The most important touristic attraction in the city of Mut is the spa of the Bir Talata, or well number two, located about two kilometers away from the center of the town. The water of Bir Talata is rich with iron and sulfur which helps in curing many illnesses. The water comes from 1,000 meters underground.
El-Wahat el-Bahariya or el-Bahariya, is a depression and a naturally rich oasis in the Western Desert of Egypt. It is approximately 370 km away from Cairo. The roughly oval valley extends from northeast to southwest, has a length of 94 km, a maximum width of 42 km and covers an area of about 2000 km².
The valley is surrounded by mountains and has numerous springs.

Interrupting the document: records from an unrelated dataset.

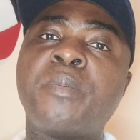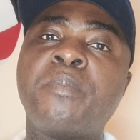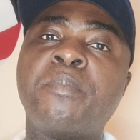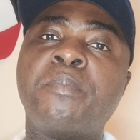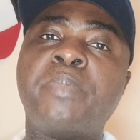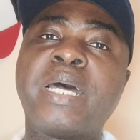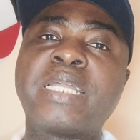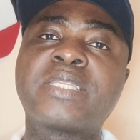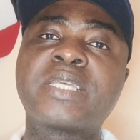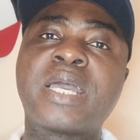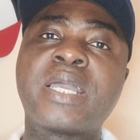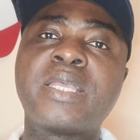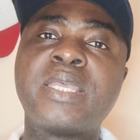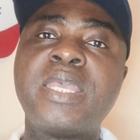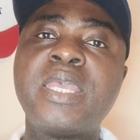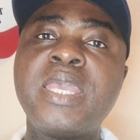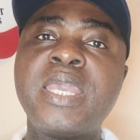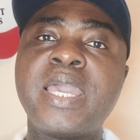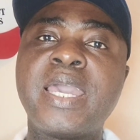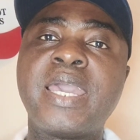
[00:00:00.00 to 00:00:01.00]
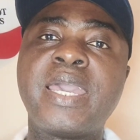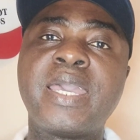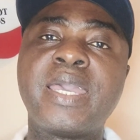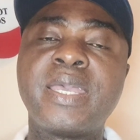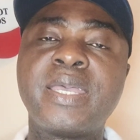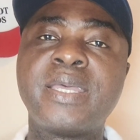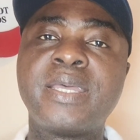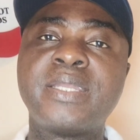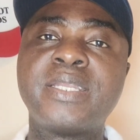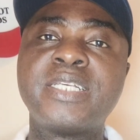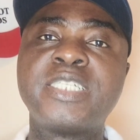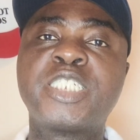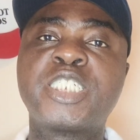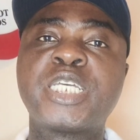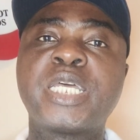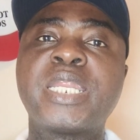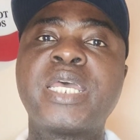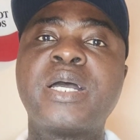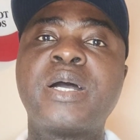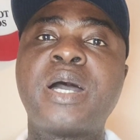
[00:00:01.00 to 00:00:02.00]
But here, this
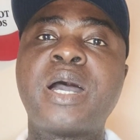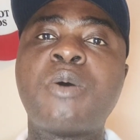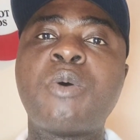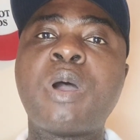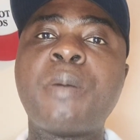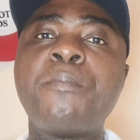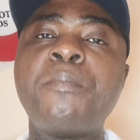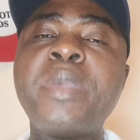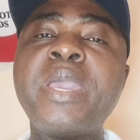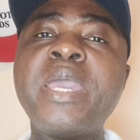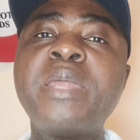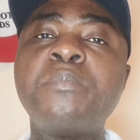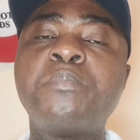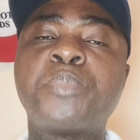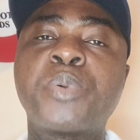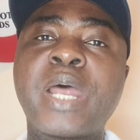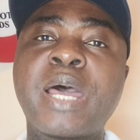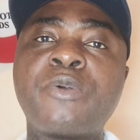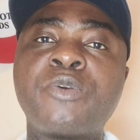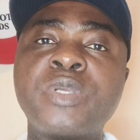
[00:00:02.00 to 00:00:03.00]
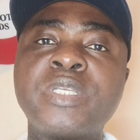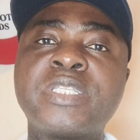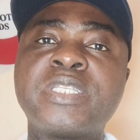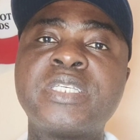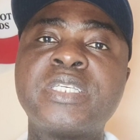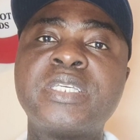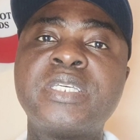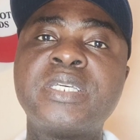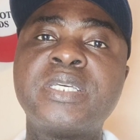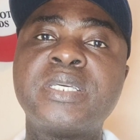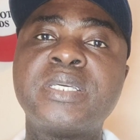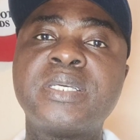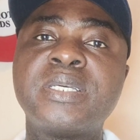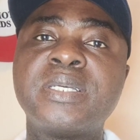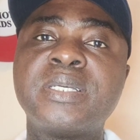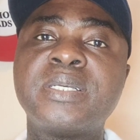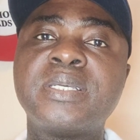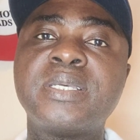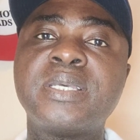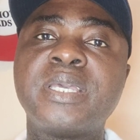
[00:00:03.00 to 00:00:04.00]
channel, our main priority
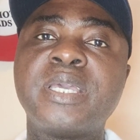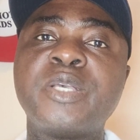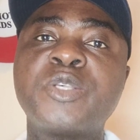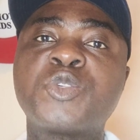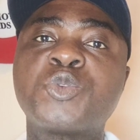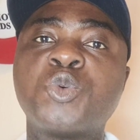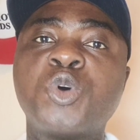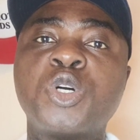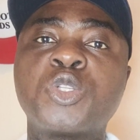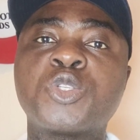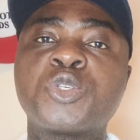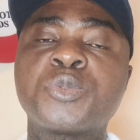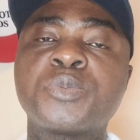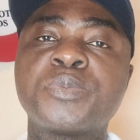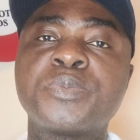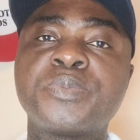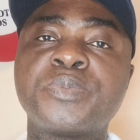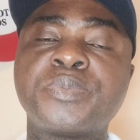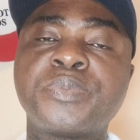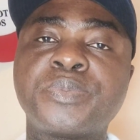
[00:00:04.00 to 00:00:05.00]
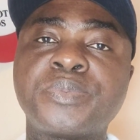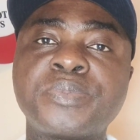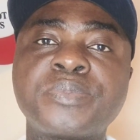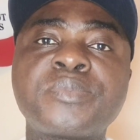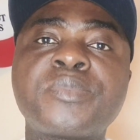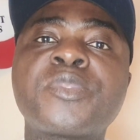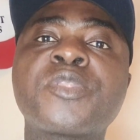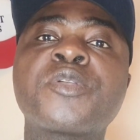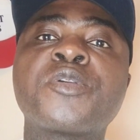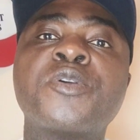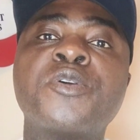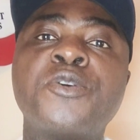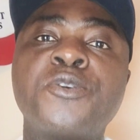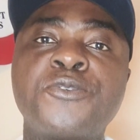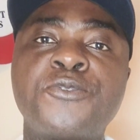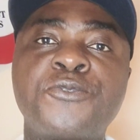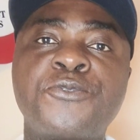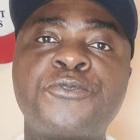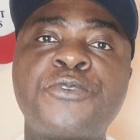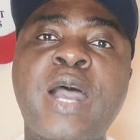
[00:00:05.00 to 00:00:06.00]
is what?
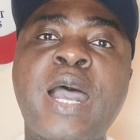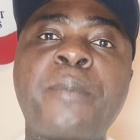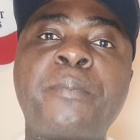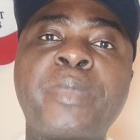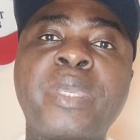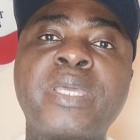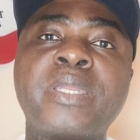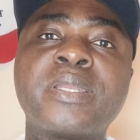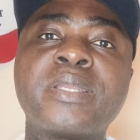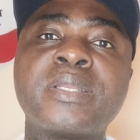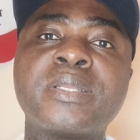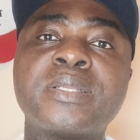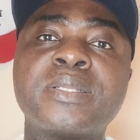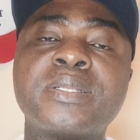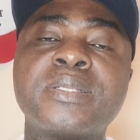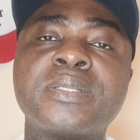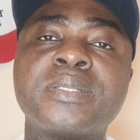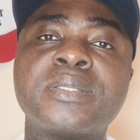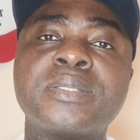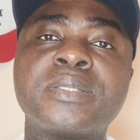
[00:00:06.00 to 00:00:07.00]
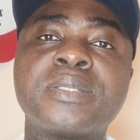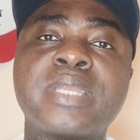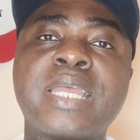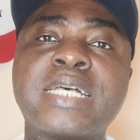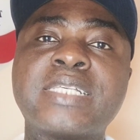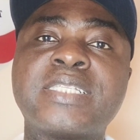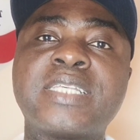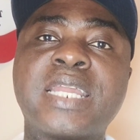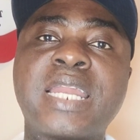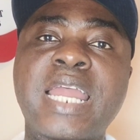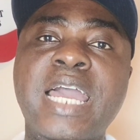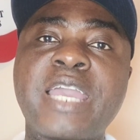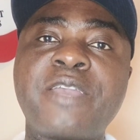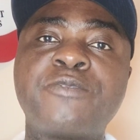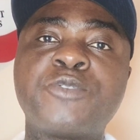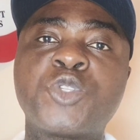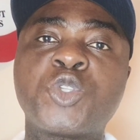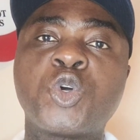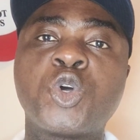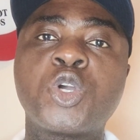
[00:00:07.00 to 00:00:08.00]
Farming, that's the
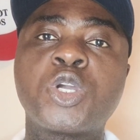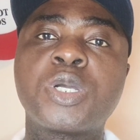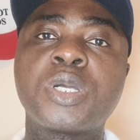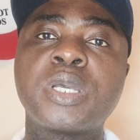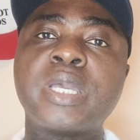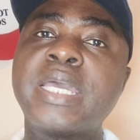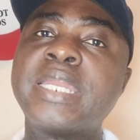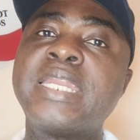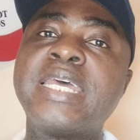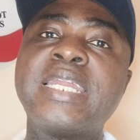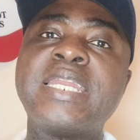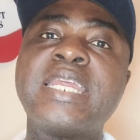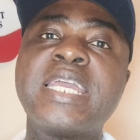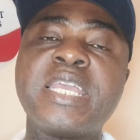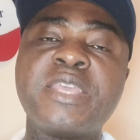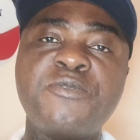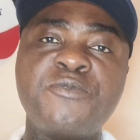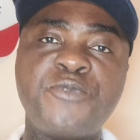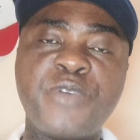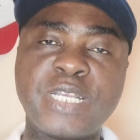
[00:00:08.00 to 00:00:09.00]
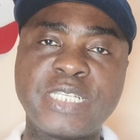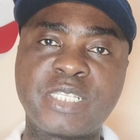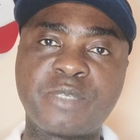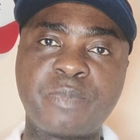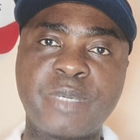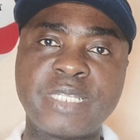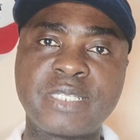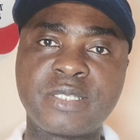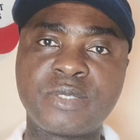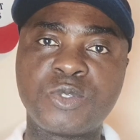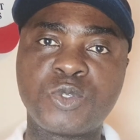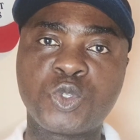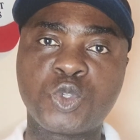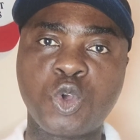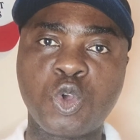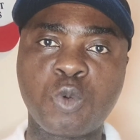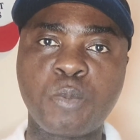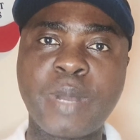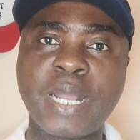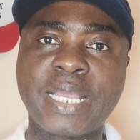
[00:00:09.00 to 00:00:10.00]
livestock, and then the investment,
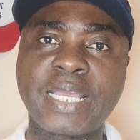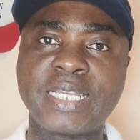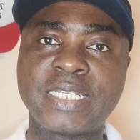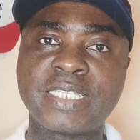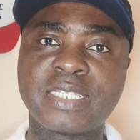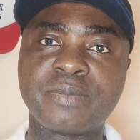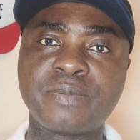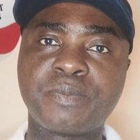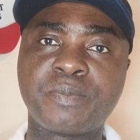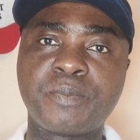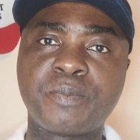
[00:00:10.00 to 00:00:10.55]
stock market.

Located in Giza Governorate, the main economic sectors are agriculture, iron ore mining, and tourism. The main agricultural products are guavas, mangos, dates, and olives.
During the World War I the Baharia Military Railway was built to provide access to the oasis. In the early 1970s, an asphalt road connecting Bahariya to Cairo was finished. With the new road came electricity, cars, television, phone lines, a more accessible route to Cairo, and, latterly, Internet. The spread of people and ideas between Bahariya and Cairo has increased dramatically since the road was constructed. Also, the language of the Waḥātī people has been changed and influenced in new ways as the Cairene dialect is heard on television and in music.